On 6 and 7 April, the five bodies were exhumed from three separate villages in Anantnag. Kashmir waited with bated breath as relatives of the five missing persons attended the exhumations. All five bodies were found charred; one of the victims was likely beheaded. Two bodies were claimed on the spot by relatives. Nazir Ahmed Dalal identified the shirt and sweater on the body retrieved from one of the graves; they belonged to his nephew, Zahoor. Apart from the body, a bag was also found in the same grave. The contents of the bag were claimed by Roshan Jan as belonging to her missing husband: a nose and chin.

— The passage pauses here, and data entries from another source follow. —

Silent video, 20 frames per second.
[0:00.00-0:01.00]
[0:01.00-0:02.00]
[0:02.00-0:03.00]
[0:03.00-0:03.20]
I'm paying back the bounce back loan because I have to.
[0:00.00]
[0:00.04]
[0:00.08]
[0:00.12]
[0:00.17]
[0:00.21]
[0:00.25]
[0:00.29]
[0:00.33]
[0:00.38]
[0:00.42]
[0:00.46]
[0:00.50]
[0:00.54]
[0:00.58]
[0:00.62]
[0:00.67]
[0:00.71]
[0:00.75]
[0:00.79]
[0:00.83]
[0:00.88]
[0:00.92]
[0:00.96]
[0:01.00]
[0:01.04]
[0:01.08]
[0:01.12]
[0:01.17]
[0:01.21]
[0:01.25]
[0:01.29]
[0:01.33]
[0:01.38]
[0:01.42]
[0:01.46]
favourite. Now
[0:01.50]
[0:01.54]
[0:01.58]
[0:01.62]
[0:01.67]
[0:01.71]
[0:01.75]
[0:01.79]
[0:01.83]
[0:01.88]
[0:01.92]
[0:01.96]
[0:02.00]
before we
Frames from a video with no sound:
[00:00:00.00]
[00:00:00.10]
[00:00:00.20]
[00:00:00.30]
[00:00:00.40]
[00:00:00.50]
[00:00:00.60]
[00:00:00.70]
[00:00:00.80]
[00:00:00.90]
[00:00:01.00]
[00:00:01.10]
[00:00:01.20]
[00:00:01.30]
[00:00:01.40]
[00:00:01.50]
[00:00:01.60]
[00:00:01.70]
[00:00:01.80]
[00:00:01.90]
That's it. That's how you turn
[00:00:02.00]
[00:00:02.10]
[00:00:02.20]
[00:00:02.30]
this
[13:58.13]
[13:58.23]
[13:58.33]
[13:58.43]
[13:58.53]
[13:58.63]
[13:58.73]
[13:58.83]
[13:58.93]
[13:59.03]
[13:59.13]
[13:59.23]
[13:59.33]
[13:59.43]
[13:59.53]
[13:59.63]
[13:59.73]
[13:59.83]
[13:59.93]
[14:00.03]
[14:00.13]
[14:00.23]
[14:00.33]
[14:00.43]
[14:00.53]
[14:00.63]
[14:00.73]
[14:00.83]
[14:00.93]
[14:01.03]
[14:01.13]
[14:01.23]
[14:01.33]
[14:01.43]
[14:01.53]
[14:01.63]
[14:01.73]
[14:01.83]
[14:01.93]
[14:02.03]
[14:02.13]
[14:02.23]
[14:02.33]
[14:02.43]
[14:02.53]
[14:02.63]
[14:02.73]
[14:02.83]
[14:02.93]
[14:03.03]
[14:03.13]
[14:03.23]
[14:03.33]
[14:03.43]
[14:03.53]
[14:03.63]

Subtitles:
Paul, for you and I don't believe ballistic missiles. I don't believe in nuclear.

By 7 April, each of the bodies had been claimed and identified by the families of the persons missing after the Chattisinghpora massacre. Each of the men’s civilian clothes had been hidden under fatigues. Incredibly, the fatigues were almost brand new.

A day after the exhumations, a further embarrassed Abdullah announced a compensation package of INR 11 lakh for each of the families of protesters killed by security forces in Brakpora. The families of the five men, meanwhile, were given the bodies of their dead even as the procedure for DNA testing had hardly begun. Farooq Khan, the SSP, was suspended. Besieged and trying to assuage his electorate, a furious Abdullah lashed out at the forces. “I assure you that if the charge that the victims were ordinary civilians and not foreign militants, as claimed by the forces, is true, I will take stern action against those responsible,” he said. “I will skin them.”


Those responsible for the crimes, as well as state authorities working under Abdullah, were, however, unflinching. Indeed, so ruthless were they that they changed the DNA samples belonging to the kin of the victims of the Panchthalan encounter before the samples were received at the forensic science laboratory.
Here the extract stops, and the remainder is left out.